Directions for this task: An exact transcription of every record below is required, with the pictures left out.

————————

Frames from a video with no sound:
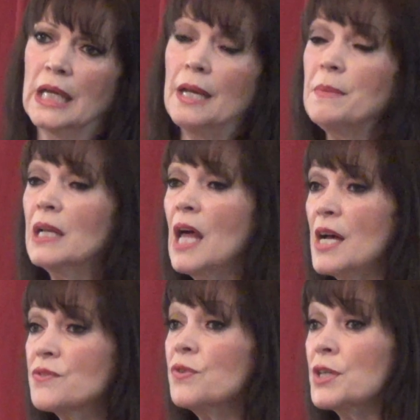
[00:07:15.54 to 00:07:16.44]
And it may
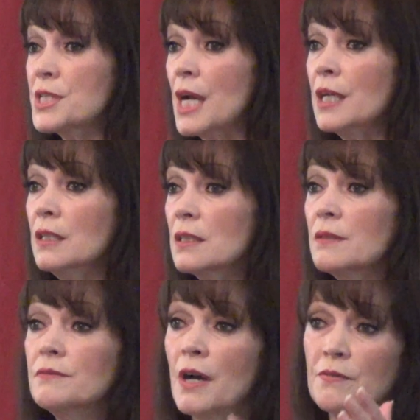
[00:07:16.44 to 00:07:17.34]
last for a second,
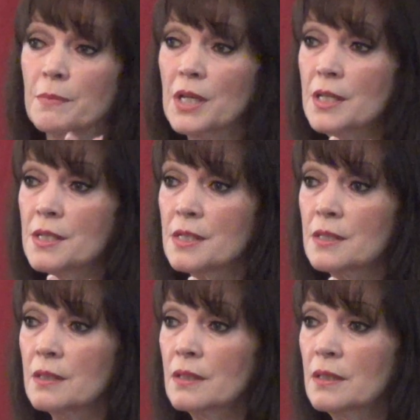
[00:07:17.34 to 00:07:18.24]
five minutes.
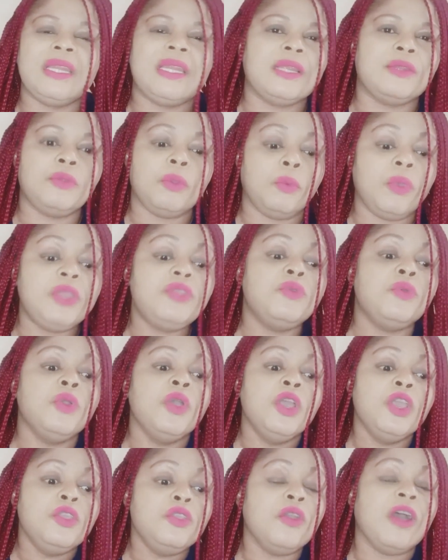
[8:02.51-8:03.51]
And when
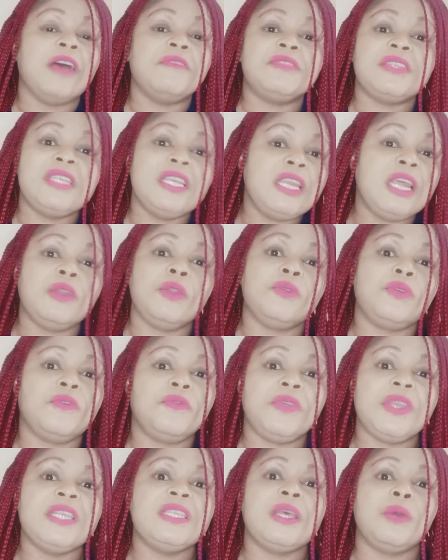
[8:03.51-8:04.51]
you have seen a lot of
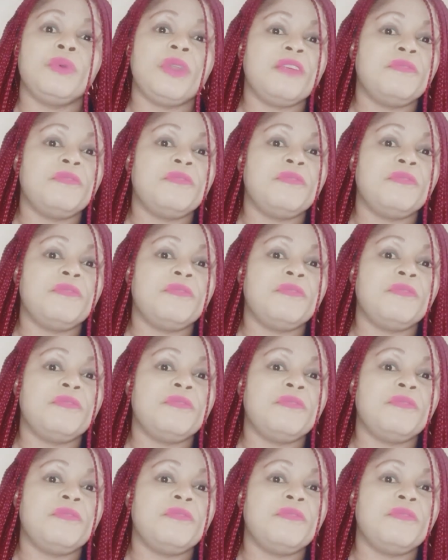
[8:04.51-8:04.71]
things that would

————————

Exercise response:
Frames from a video with no sound:
[00:07:15.54 to 00:07:16.44]
And it may
[00:07:16.44 to 00:07:17.34]
last for a second,
[00:07:17.34 to 00:07:18.24]
five minutes.
[8:02.51-8:03.51]
And when
[8:03.51-8:04.51]
you have seen a lot of
[8:04.51-8:04.71]
things that would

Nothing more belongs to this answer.